Casa De Mi Padre

A joke that has to be explained isn’t really a joke at all. You get it or you don’t. Things that are kind-of funny are also kind-of not funny while stories that start out funny don’t always end up that way.

For his new comedy, Will Ferrell spoofs the peculiarly Mexican soap-opera known as the telenovela, supersaturated serial melodramas in which moustachioed men strut about in tight pants while scheming women heave their bosoms and throw random dagger-eyes. A particularly Mexican celebration of sex, death, glitz and trash (and watched by millions) the format hasn’t travelled to this side of the Atlantic. And neither does Casa de mi Padre, although unfamiliarity is only part of the reason why Ferrell’s parody is a dud. Stilted, choppy, weird and woefully short on laughs, what might have been a riotous eight-minute skit in a sketch show – or a viral sensation on Ferrell’s own Funny or Die website - feels horribly overextended at feature length.

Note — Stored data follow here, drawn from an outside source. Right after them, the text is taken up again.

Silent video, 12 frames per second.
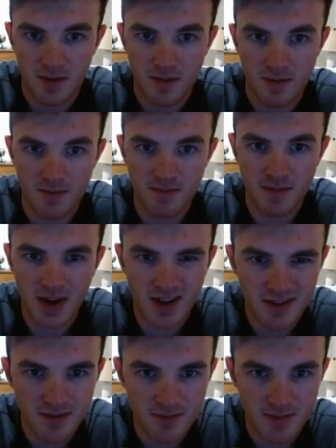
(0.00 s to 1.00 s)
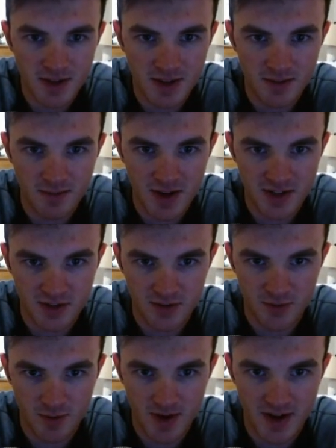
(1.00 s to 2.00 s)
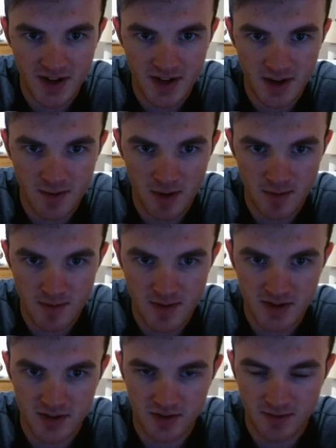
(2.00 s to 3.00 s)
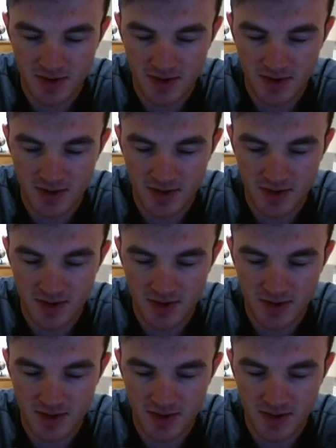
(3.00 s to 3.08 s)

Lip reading: might be measured from right here, might be measured from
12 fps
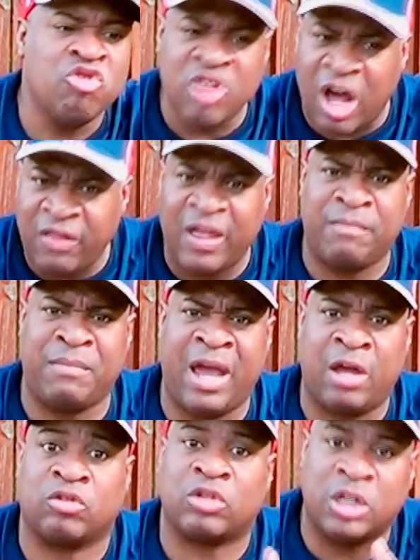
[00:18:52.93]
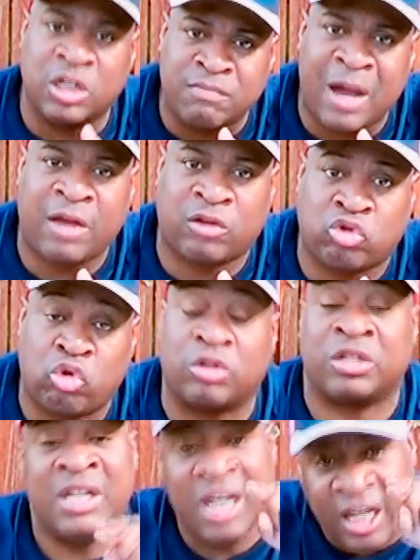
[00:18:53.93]
None of that matters. It's my
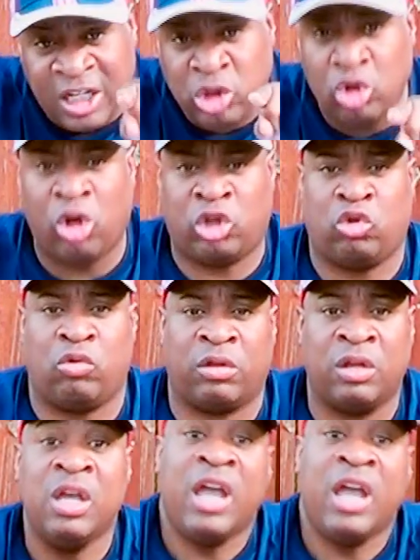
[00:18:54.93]
choice, and it's your choice.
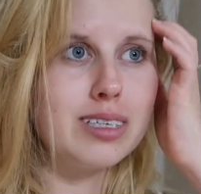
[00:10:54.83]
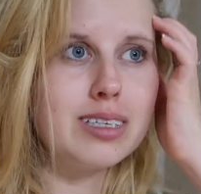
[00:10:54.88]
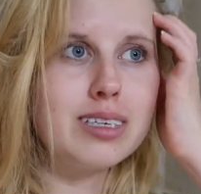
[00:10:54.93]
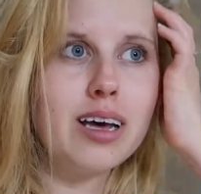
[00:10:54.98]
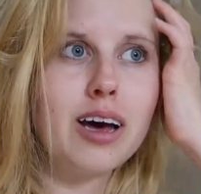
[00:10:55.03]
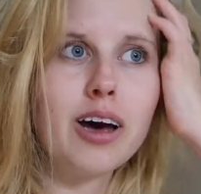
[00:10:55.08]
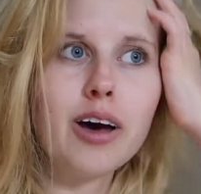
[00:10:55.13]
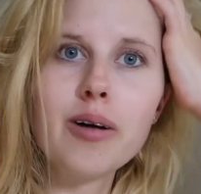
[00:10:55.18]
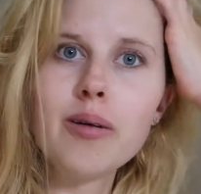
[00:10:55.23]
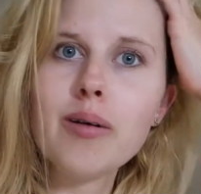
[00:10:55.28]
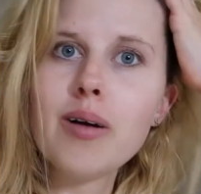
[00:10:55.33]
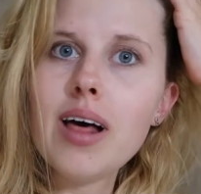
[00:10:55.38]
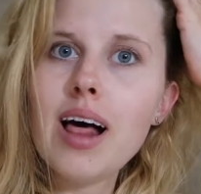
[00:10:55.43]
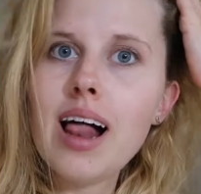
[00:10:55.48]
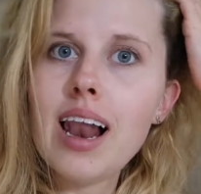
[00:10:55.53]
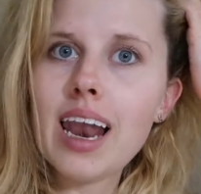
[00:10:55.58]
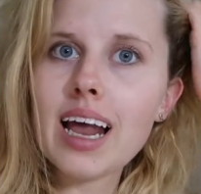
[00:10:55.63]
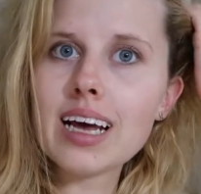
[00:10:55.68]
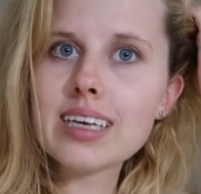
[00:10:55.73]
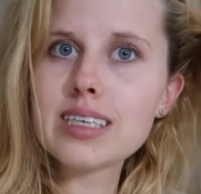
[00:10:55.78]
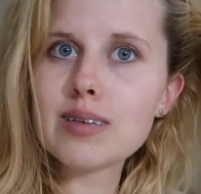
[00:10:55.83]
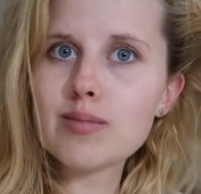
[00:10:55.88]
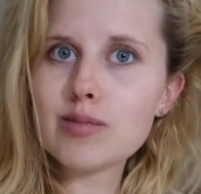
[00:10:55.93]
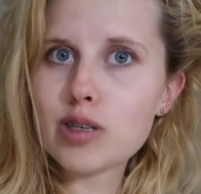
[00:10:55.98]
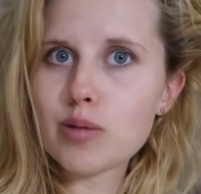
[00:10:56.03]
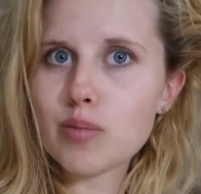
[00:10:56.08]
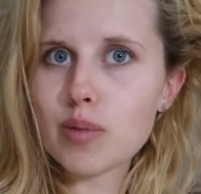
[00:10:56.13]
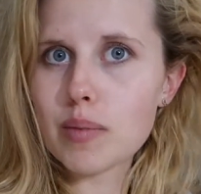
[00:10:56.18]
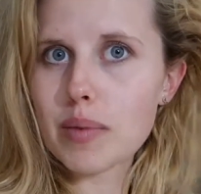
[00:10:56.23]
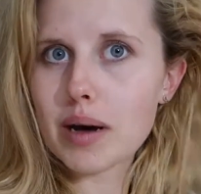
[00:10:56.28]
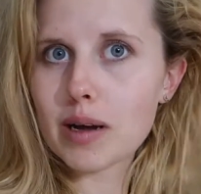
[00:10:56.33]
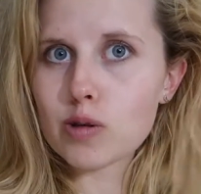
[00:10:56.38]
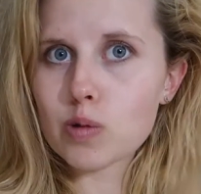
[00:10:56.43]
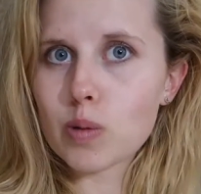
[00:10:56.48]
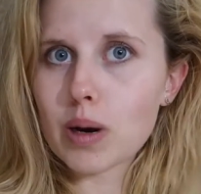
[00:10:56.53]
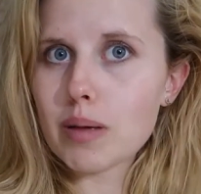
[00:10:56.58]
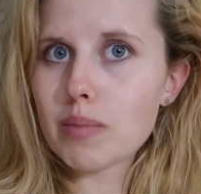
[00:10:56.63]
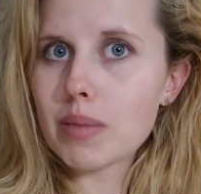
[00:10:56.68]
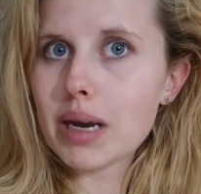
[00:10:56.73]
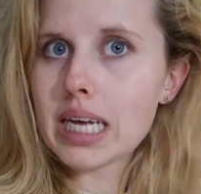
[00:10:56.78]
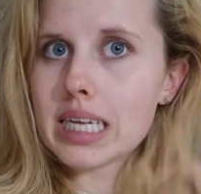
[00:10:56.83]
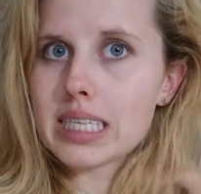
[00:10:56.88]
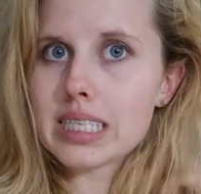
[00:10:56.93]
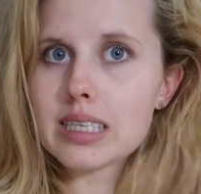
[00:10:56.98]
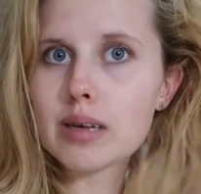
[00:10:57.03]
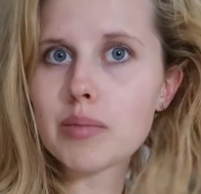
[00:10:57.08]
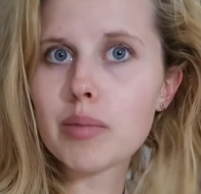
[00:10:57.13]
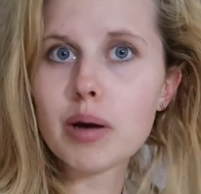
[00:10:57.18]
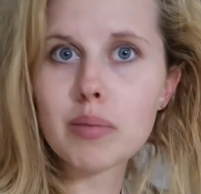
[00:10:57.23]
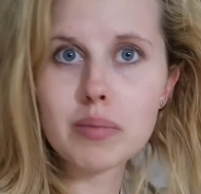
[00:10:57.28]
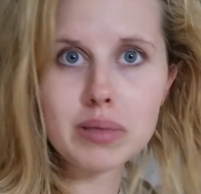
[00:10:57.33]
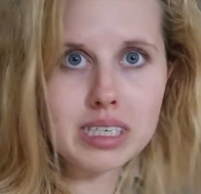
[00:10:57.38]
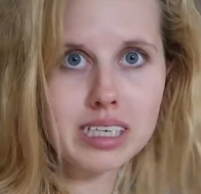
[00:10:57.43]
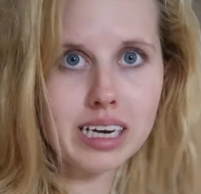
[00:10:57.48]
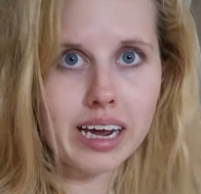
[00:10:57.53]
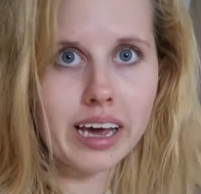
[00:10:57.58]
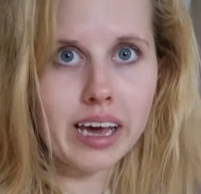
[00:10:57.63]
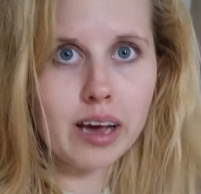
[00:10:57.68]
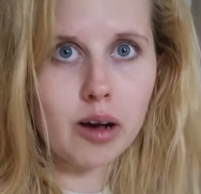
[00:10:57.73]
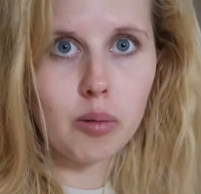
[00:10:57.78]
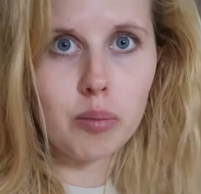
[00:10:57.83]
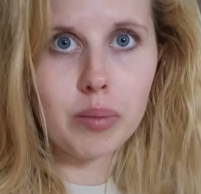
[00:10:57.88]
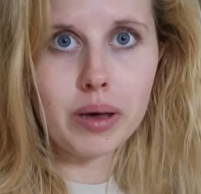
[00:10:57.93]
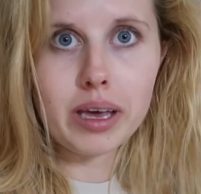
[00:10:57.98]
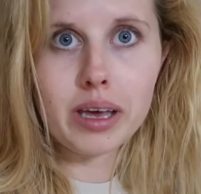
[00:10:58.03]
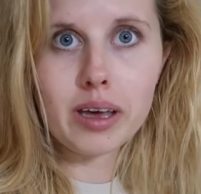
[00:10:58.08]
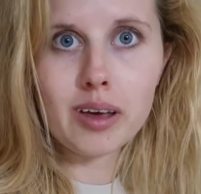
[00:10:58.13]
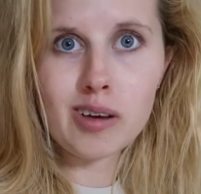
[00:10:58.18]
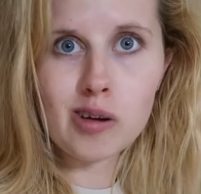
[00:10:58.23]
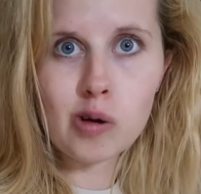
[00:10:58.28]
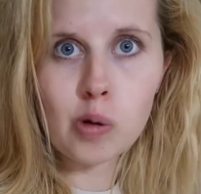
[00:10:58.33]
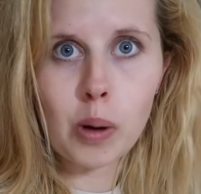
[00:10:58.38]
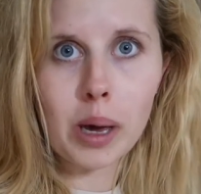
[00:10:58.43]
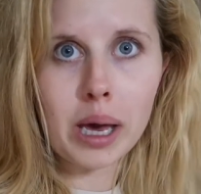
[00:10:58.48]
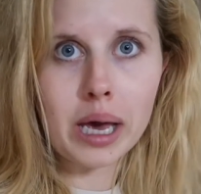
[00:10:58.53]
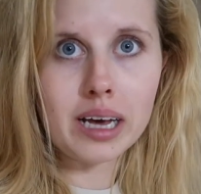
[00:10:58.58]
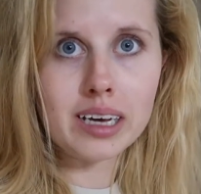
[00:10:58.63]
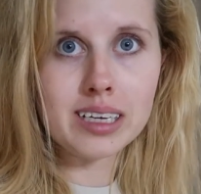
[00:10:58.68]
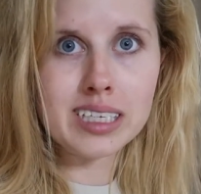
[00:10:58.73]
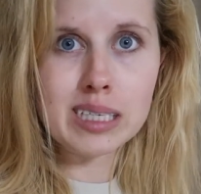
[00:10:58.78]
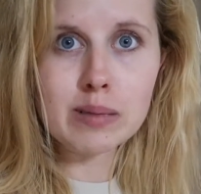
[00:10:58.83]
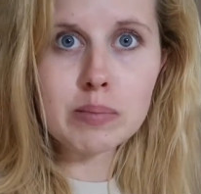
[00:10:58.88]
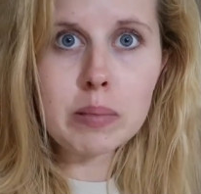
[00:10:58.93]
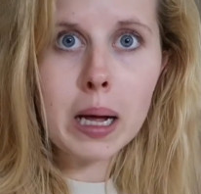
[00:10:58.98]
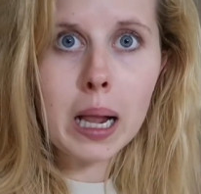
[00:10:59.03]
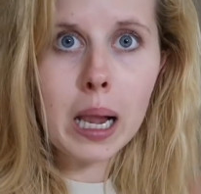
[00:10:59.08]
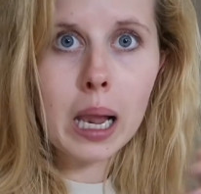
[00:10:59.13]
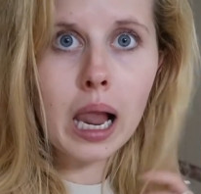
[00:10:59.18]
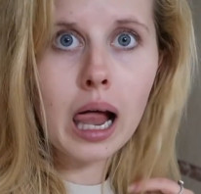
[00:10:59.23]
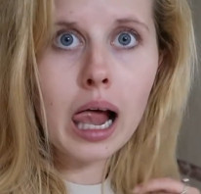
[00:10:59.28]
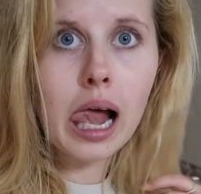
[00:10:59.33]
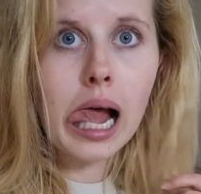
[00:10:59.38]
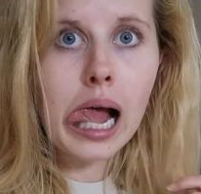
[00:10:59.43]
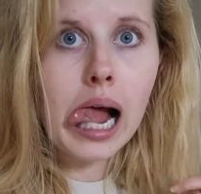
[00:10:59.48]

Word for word: So last time it took me about 20 minutes, so I'm hoping today it'll be quick as well.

Wide-eyed and innocent farmhand Armando Alvarez (Ferrell, speaking fluent Spanish) is the second son of a dairy rancher (the late Mexican actor Pedro Armendáriz Jr. in his last role) who lives deep in the backcountry in a hacienda filled with coloured tiles and heavy wooden furniture. Armando, devoted to the land, couldn’t be more different to his flashy older brother Raul (Diego Luna), who left the ranch to make it big in the drug-trade in Mexico City. When their father finds himself in financial difficulty, the prodigal Raul returns in his gleaming white limousine, with his gorgeous fiancée Sonia (Genesis Rodriguez) in tow, to save the homestead. When she stands and listens to her awkward soon-to-be brother-in-law expand on his notions of the ideal woman – someone who shares his love for the soil, Mexico, cattle and cactus-flowers – Sonia realises that this curly-haired buffoon is her soul mate. But how can Armando betray his only brother? And who will protect their homestead against the ruthless rival drug lord La Onza (Gael García Bernal)?

From the flashy opening credits to the obviously painted backdrops, the film mimics the sun-faded look of old two-reel serials, with undisguised rear-projections, intentional continuity errors and stuffed toys standing in for wild animals. Furthering the illusion are skipped frames, orange bursts of overexposed film and scratch marks that recall Tarantino’s 2007 retro-exercise Grindhouse.  There’s even a moment, about half way through, where everything comes to a dead stop as the filmmakers read out an apology for the shabbiness of their special effects, blaming the chaos that resulted from an unfortunate coming together of a wild tiger and a bag of cocaine. A lot of time and effort has been spent making this pricey studio comedy look like something cobbled together on a shoestring in the 1970s, but nothing like the same level of care and attention has been paid to the script. What Casa de mi Padre lacks are funny jokes that follow, one after another, in a reasonably paced progression.

Ferrell does his usual deadpan innocent but the story only occasionally allows him to play to his strengths; child-like bemusement, simmering frustration and flights of surreal lunacy. The few times that the actor does get to let loose are, unsurprisingly, the best moments in the film, particularly an inspired moment where Armando sits with his ranchero buddies (Efren Ramirez and Adrian Martinez) at a campfire and signs a plaintive love song, pausing to clean the spit-valve on his trumpet before starting a bumptious solo. But it’s too little, too late for a film that clocks in at just 84 minutes but feels considerably longer. No mi gusta. No mi gusta one bit.